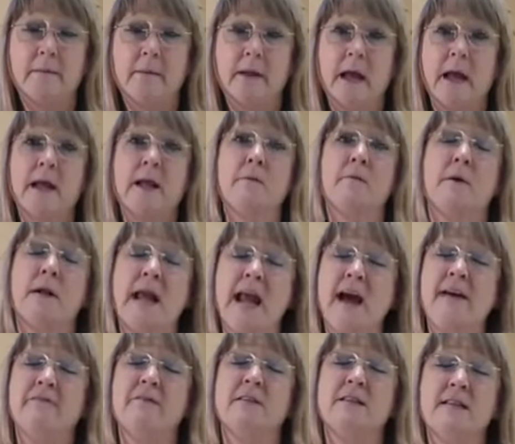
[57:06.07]
and I'm going to
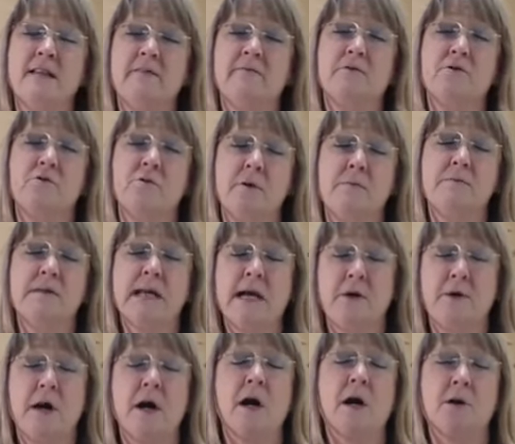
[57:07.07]
have to sliver trim down
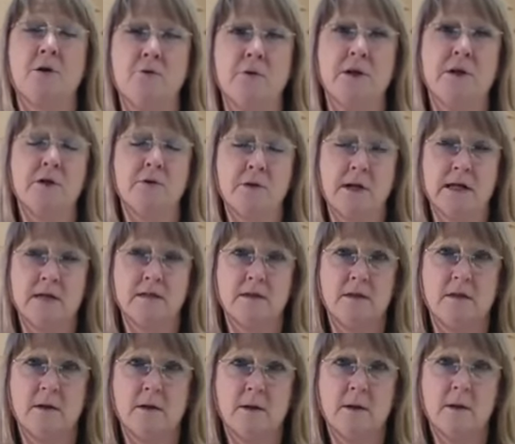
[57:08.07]
100 units.
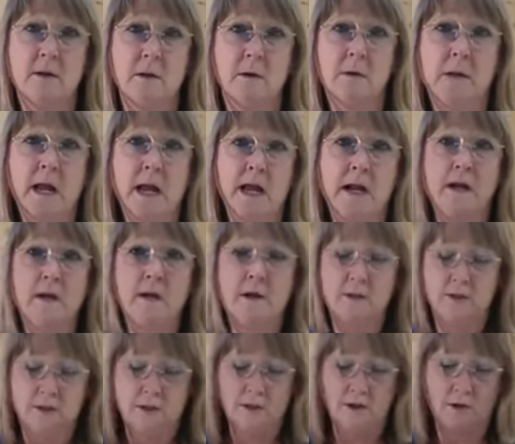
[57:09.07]
Okay,
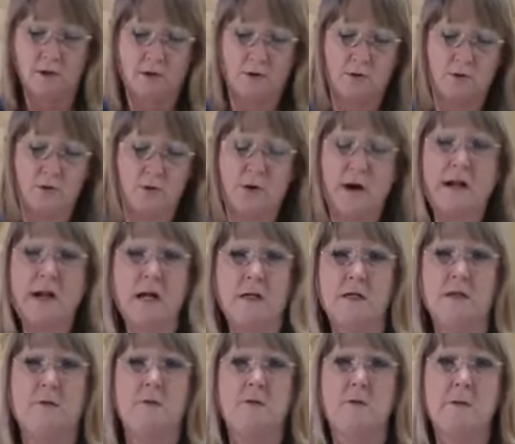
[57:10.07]
so try not
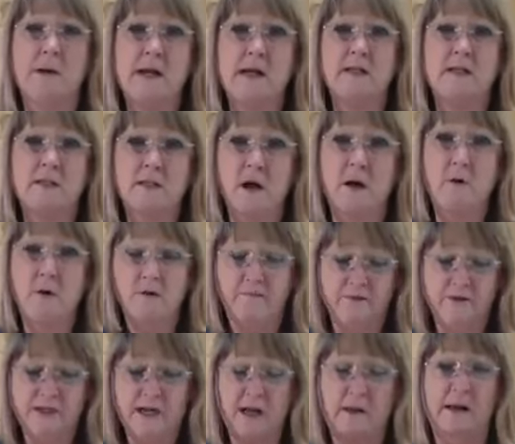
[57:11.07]
to be so
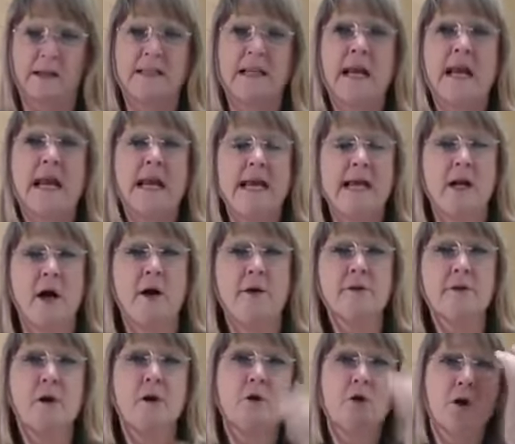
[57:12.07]
overzealous. It
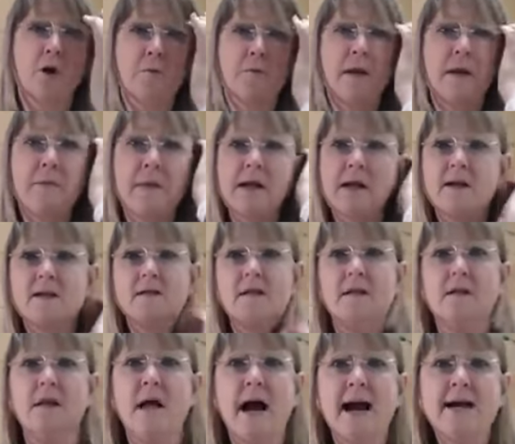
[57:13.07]
also could be because the
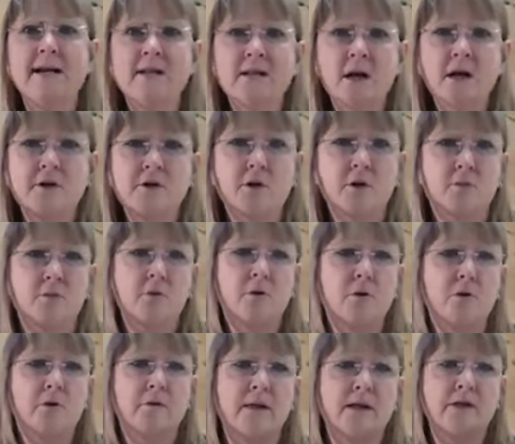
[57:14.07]
lines on your
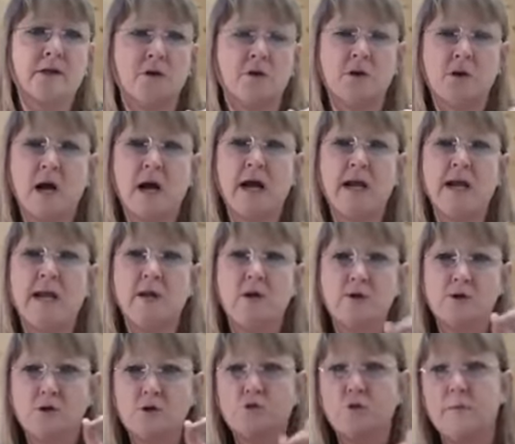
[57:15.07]
ruler that you're cutting your
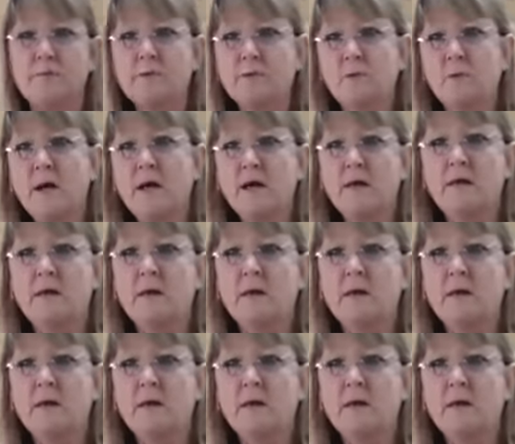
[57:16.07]
strips with,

» **PROBLEM DETAILS**
Write the listing above out again exactly, but not the images it holds.

» **WRITTEN SOLUTION**
[57:06.07]
and I'm going to
[57:07.07]
have to sliver trim down
[57:08.07]
100 units.
[57:09.07]
Okay,
[57:10.07]
so try not
[57:11.07]
to be so
[57:12.07]
overzealous. It
[57:13.07]
also could be because the
[57:14.07]
lines on your
[57:15.07]
ruler that you're cutting your
[57:16.07]
strips with,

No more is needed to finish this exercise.